● **Task objective**: In your copy, reproduce each entry exactly and include no picture.

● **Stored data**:
——————
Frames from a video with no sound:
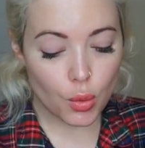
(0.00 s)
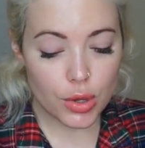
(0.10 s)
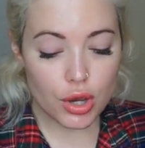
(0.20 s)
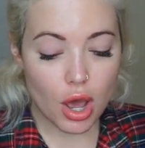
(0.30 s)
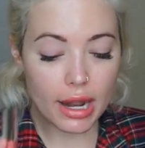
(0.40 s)

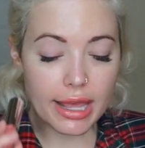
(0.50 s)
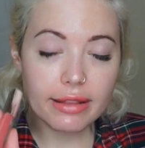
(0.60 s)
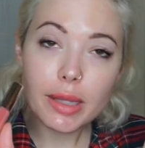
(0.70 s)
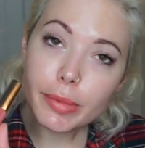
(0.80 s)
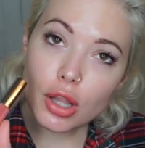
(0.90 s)
We got a
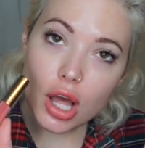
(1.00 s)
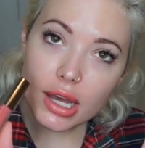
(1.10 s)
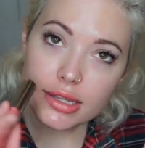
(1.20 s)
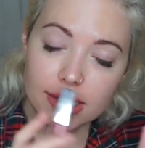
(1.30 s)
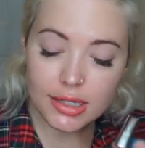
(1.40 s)
lip
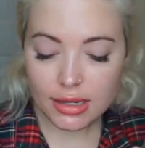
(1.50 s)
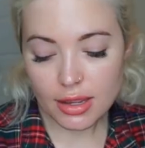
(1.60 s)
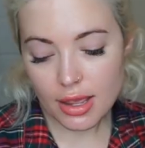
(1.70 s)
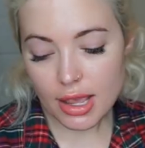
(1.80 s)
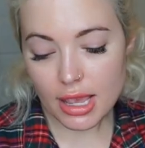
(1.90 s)
gloss.
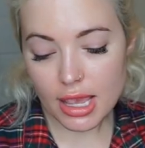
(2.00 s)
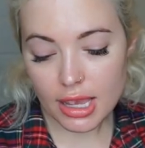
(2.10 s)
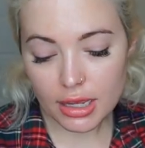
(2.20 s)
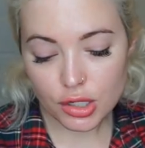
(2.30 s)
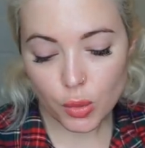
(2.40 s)

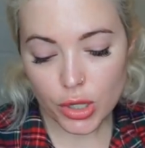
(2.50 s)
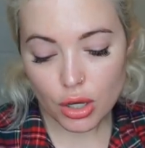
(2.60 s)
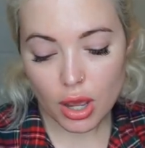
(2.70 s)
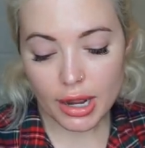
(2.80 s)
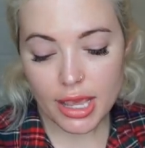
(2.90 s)
And we
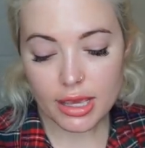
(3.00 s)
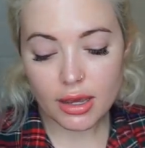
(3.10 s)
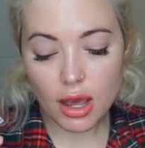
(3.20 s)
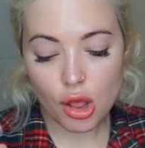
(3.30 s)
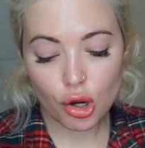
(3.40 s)
got a
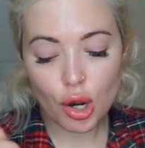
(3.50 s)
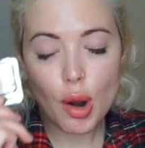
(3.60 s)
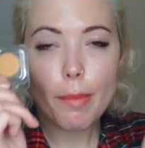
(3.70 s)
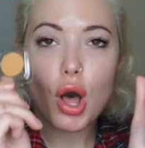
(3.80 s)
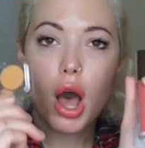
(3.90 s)

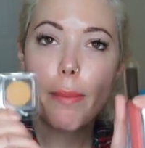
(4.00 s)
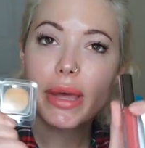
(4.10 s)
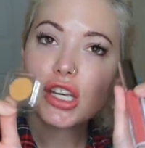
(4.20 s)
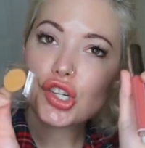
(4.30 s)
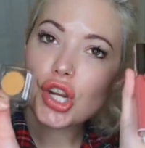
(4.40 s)

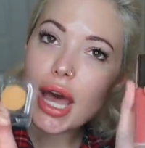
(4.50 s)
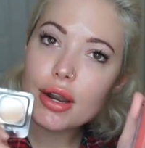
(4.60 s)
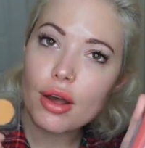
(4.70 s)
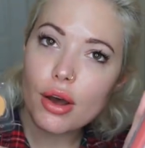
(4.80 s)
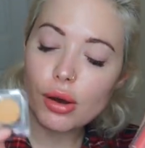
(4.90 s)
ColourPop
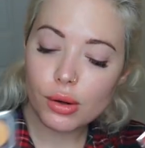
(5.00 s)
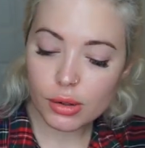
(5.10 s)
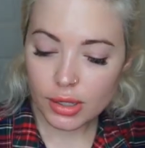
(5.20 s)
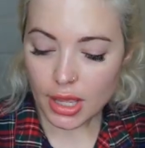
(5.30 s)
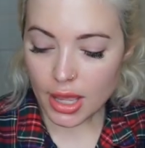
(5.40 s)

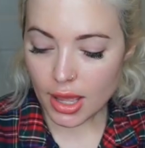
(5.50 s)
shadow.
——————
● **Reply**:
Frames from a video with no sound:
(0.00 s)
(0.10 s)
(0.20 s)
(0.30 s)
(0.40 s)

(0.50 s)
(0.60 s)
(0.70 s)
(0.80 s)
(0.90 s)
We got a
(1.00 s)
(1.10 s)
(1.20 s)
(1.30 s)
(1.40 s)
lip
(1.50 s)
(1.60 s)
(1.70 s)
(1.80 s)
(1.90 s)
gloss.
(2.00 s)
(2.10 s)
(2.20 s)
(2.30 s)
(2.40 s)

(2.50 s)
(2.60 s)
(2.70 s)
(2.80 s)
(2.90 s)
And we
(3.00 s)
(3.10 s)
(3.20 s)
(3.30 s)
(3.40 s)
got a
(3.50 s)
(3.60 s)
(3.70 s)
(3.80 s)
(3.90 s)

(4.00 s)
(4.10 s)
(4.20 s)
(4.30 s)
(4.40 s)

(4.50 s)
(4.60 s)
(4.70 s)
(4.80 s)
(4.90 s)
ColourPop
(5.00 s)
(5.10 s)
(5.20 s)
(5.30 s)
(5.40 s)

(5.50 s)
shadow.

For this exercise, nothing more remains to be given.